** GIVEN ENTRIES follows **

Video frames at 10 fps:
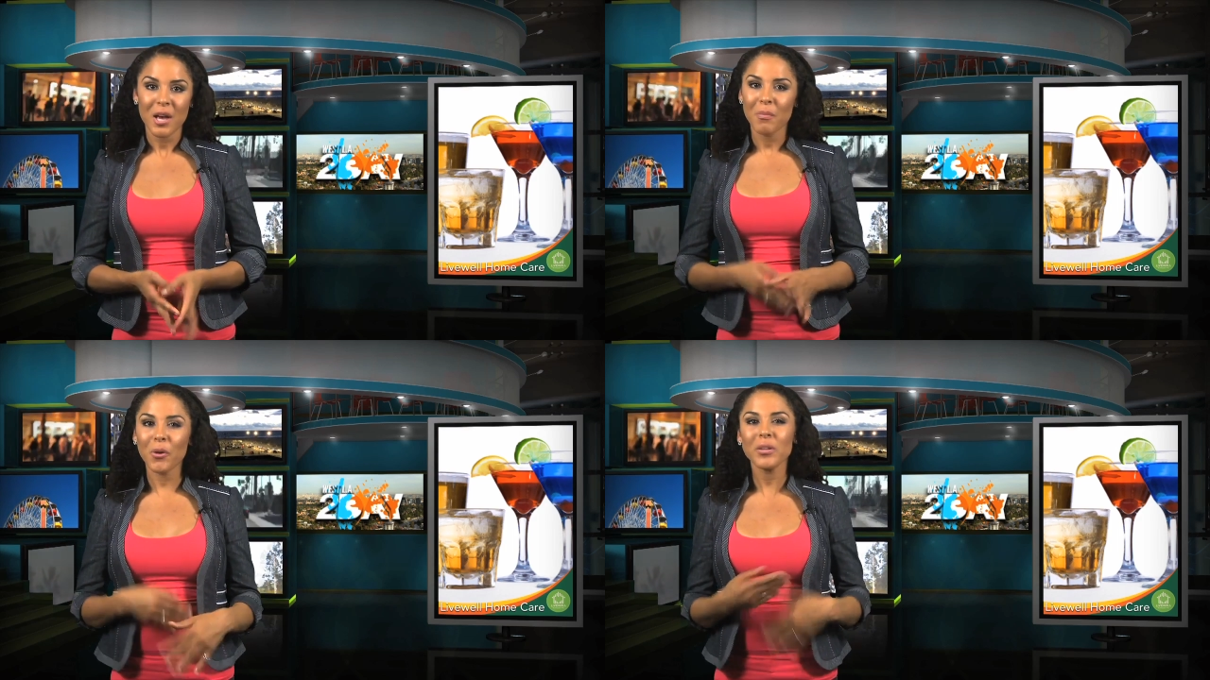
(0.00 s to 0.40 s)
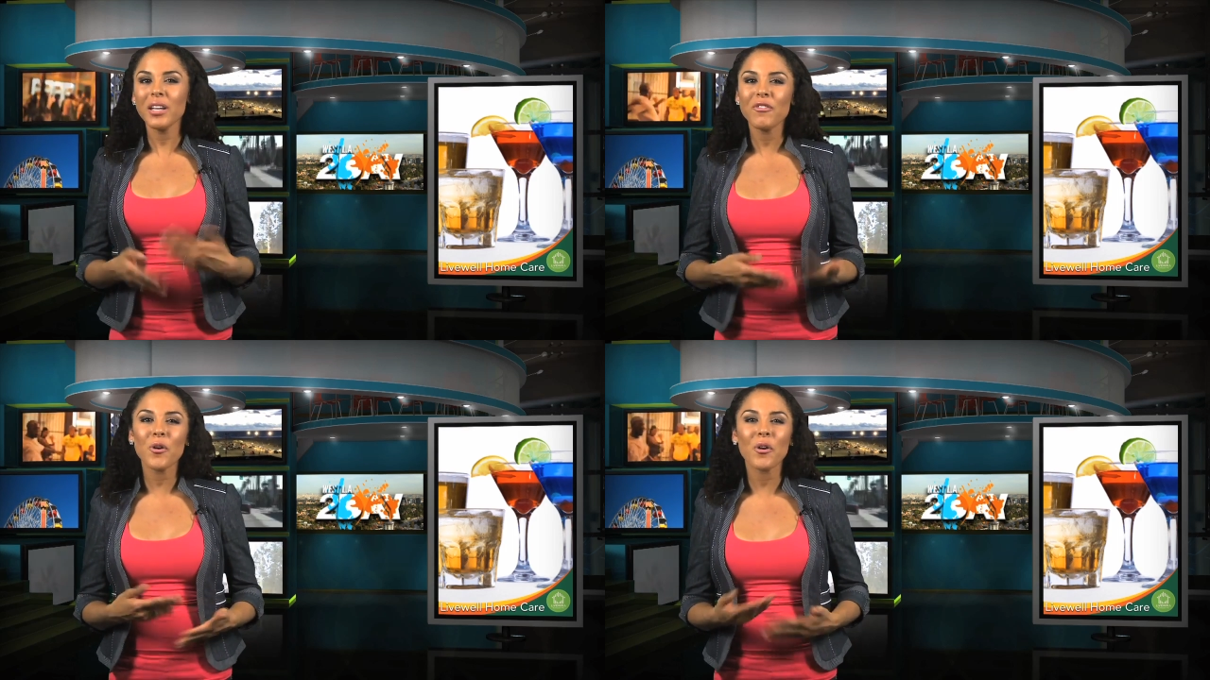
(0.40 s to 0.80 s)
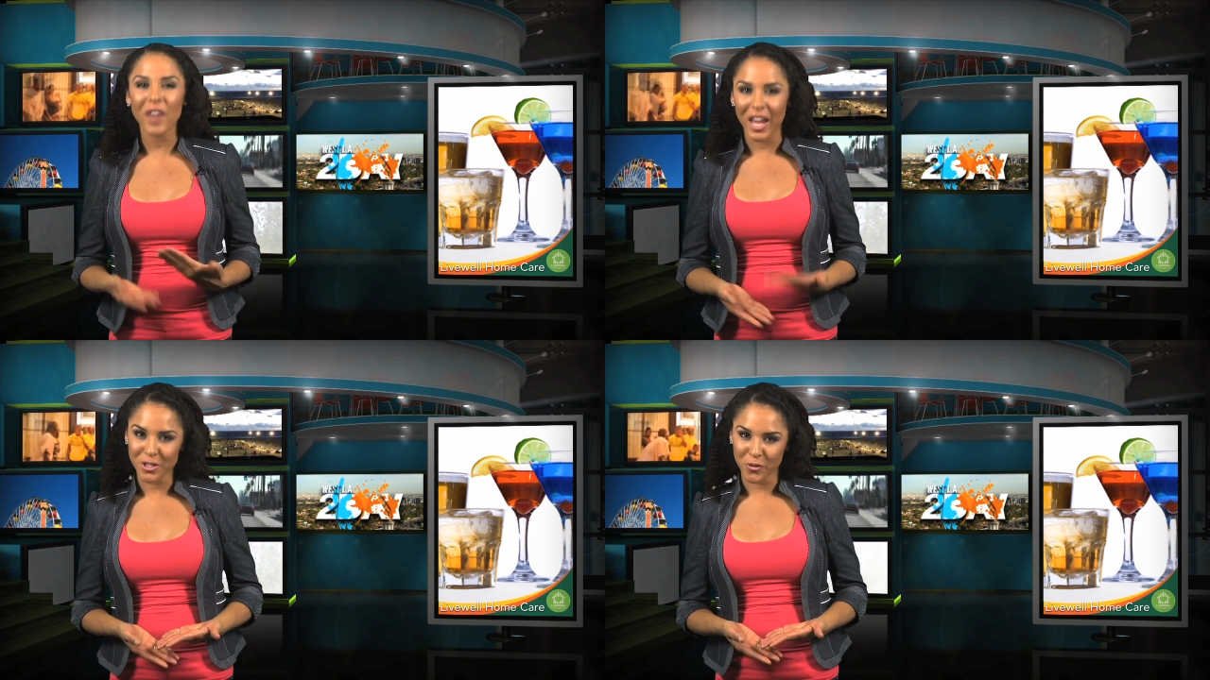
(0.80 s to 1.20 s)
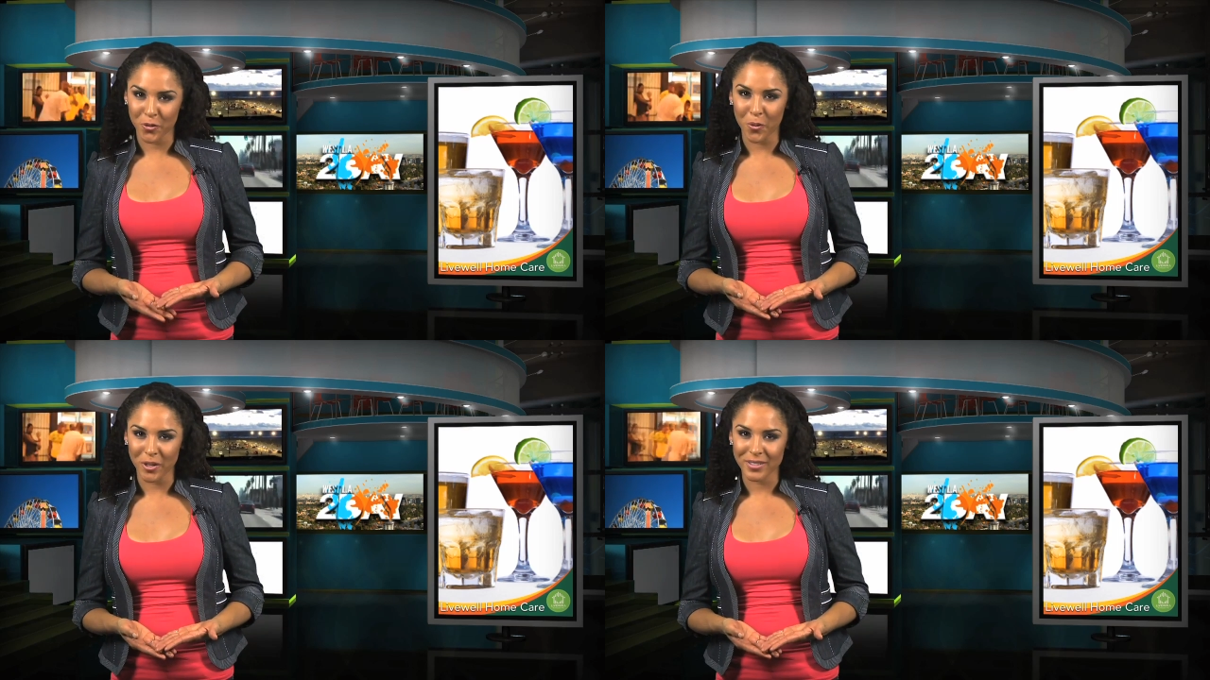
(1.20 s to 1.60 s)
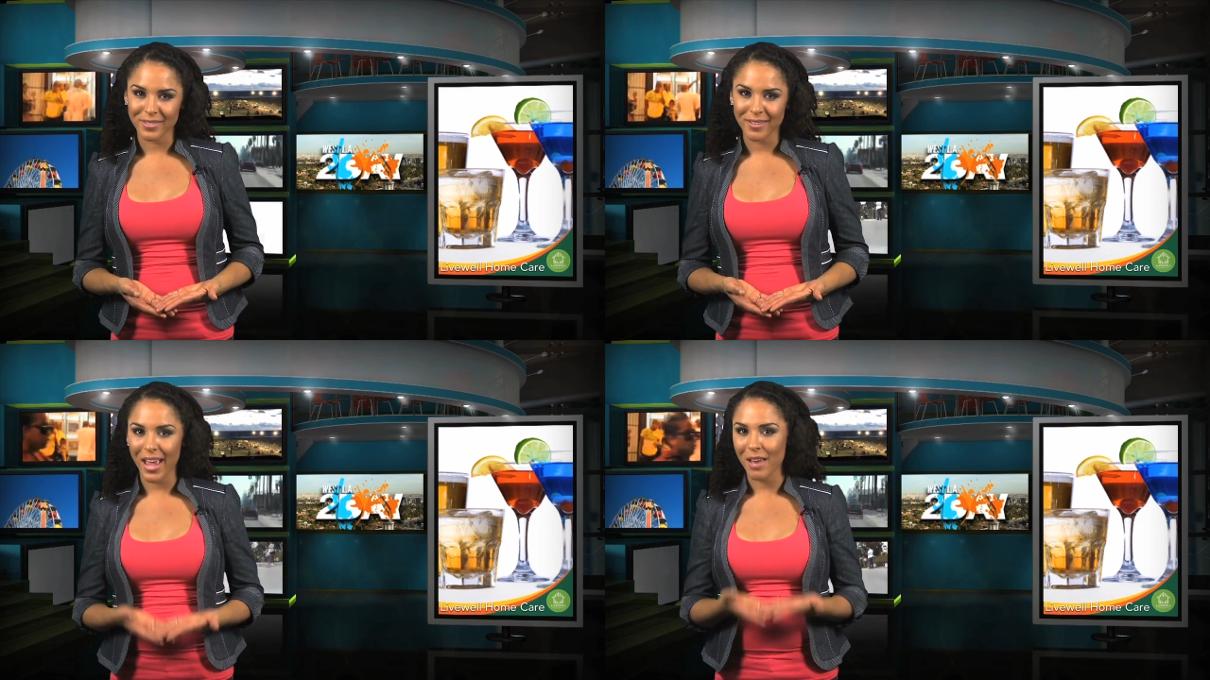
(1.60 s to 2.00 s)
But only if you're of age, of course.
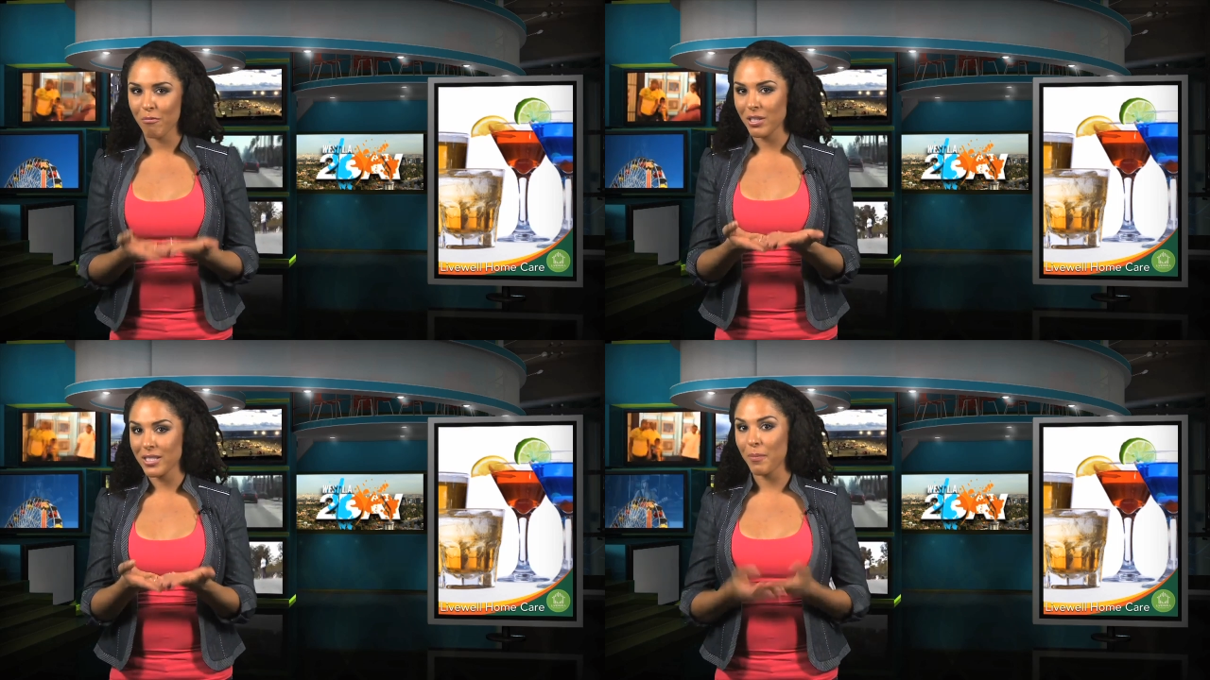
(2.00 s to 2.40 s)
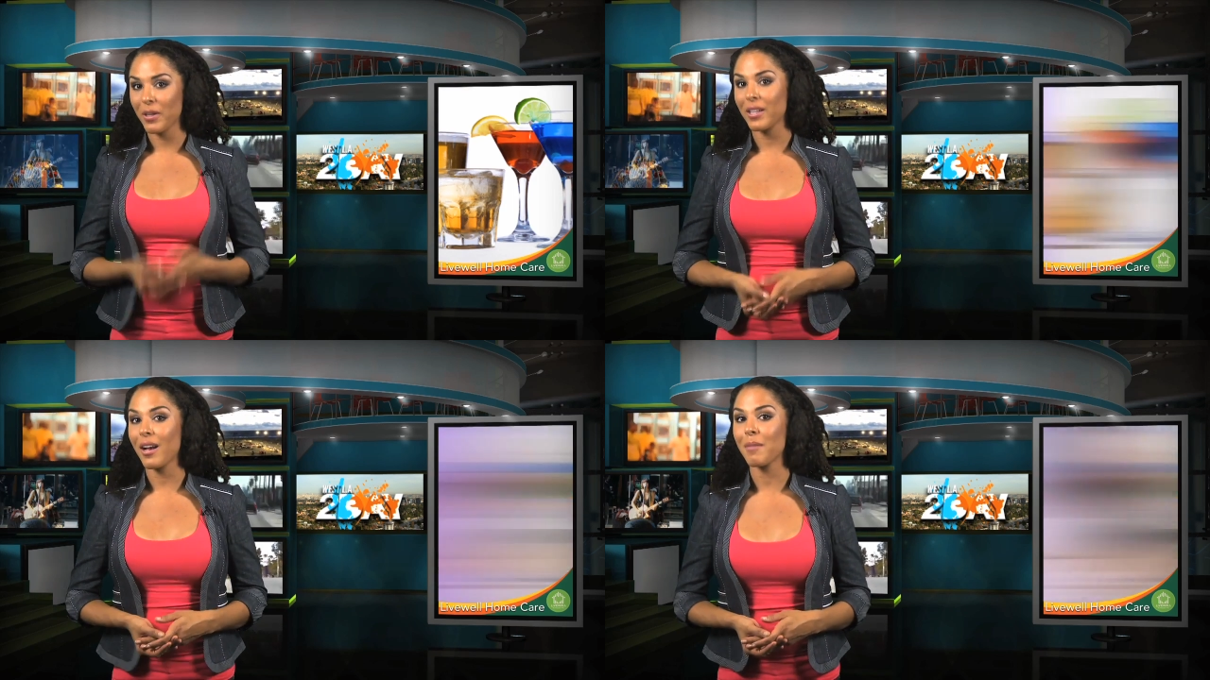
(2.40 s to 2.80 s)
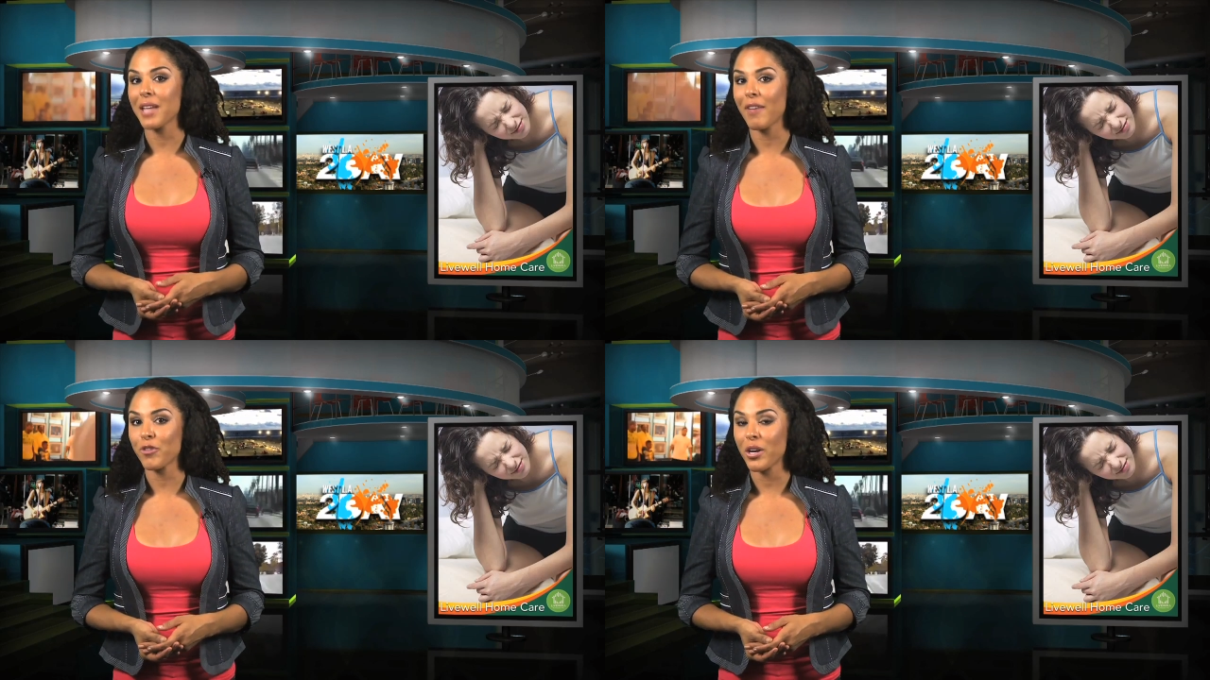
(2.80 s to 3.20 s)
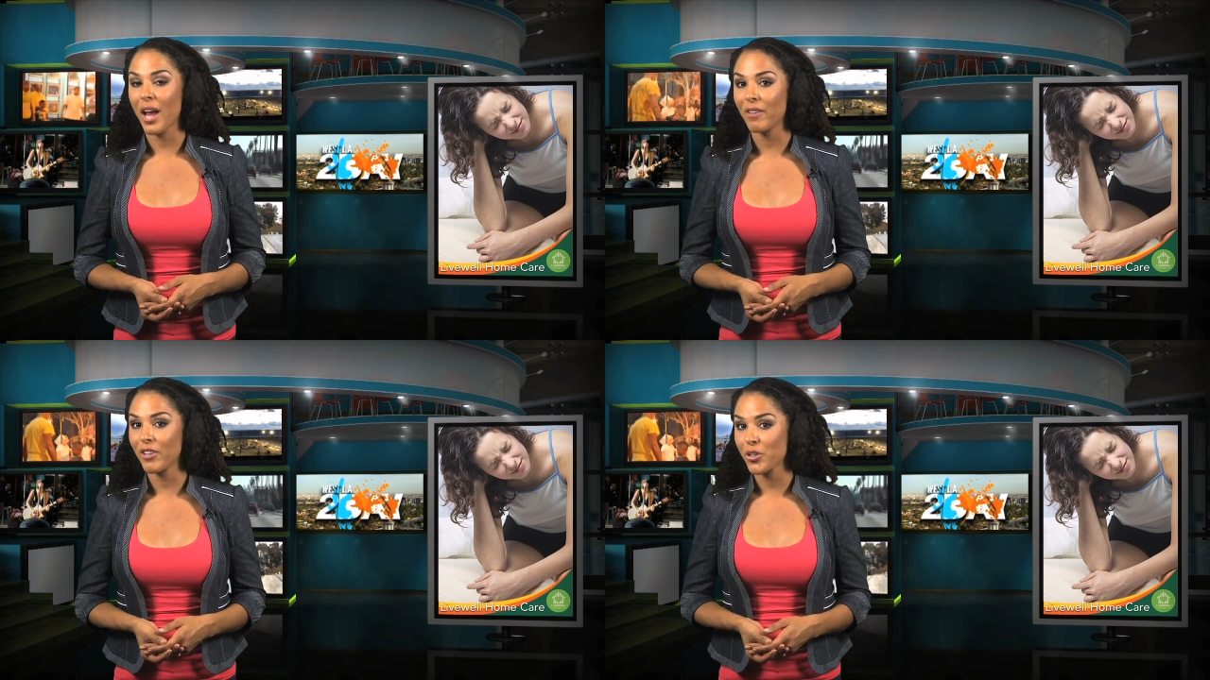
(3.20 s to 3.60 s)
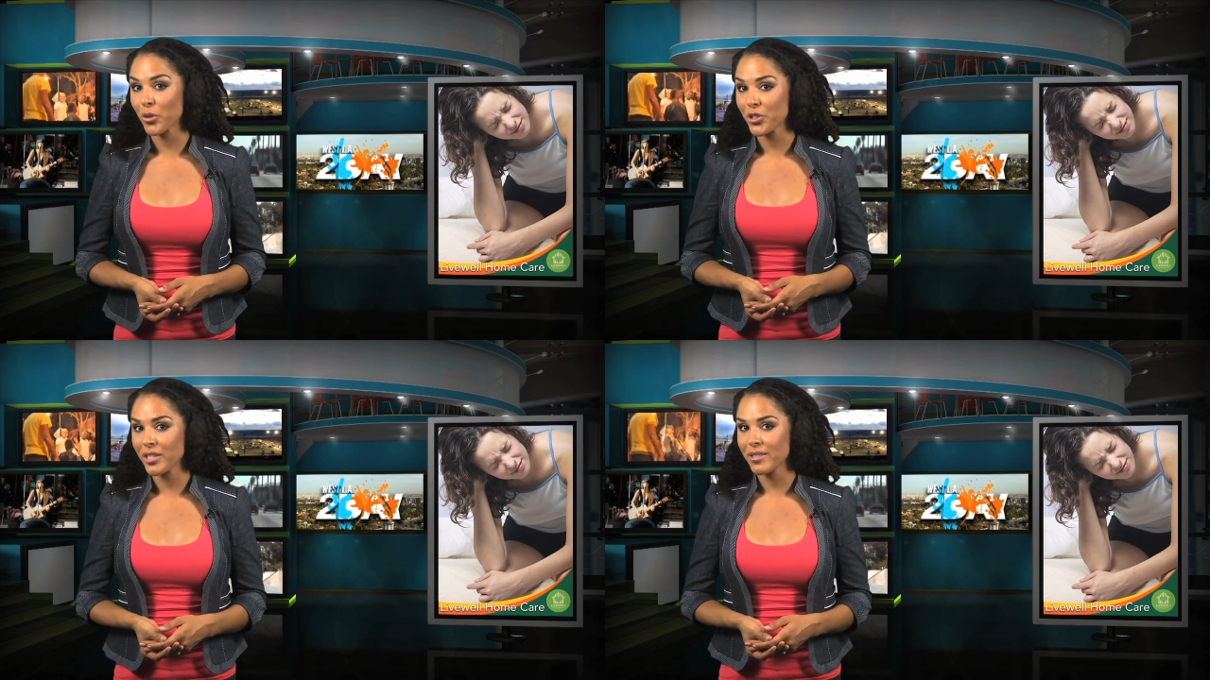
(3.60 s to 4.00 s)
And what typically comes after a night of
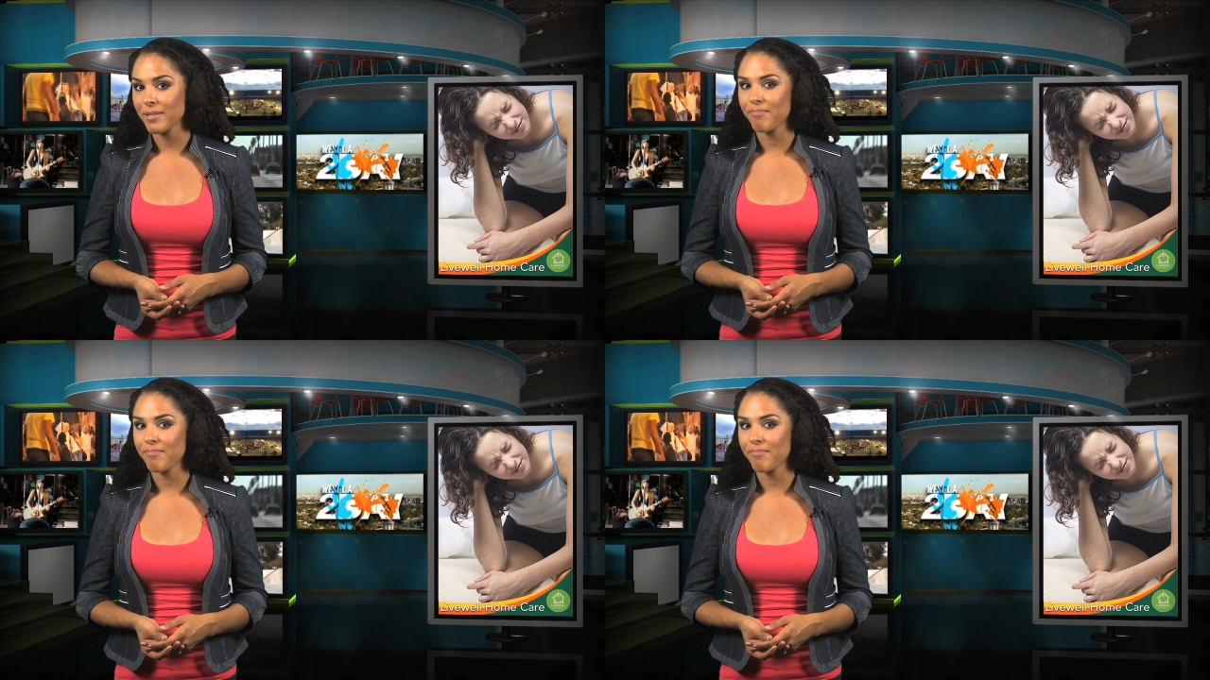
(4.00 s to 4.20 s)
indulgence?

** End of GIVEN ENTRIES **

## EXERCISE REQUIREMENTS:
Would you give the material back exactly, minus the pictures?

## SOLUTION TO THIS EXERCISE:
Video frames at 10 fps:
(0.00 s to 0.40 s)
(0.40 s to 0.80 s)
(0.80 s to 1.20 s)
(1.20 s to 1.60 s)
(1.60 s to 2.00 s)
But only if you're of age, of course.
(2.00 s to 2.40 s)
(2.40 s to 2.80 s)
(2.80 s to 3.20 s)
(3.20 s to 3.60 s)
(3.60 s to 4.00 s)
And what typically comes after a night of
(4.00 s to 4.20 s)
indulgence?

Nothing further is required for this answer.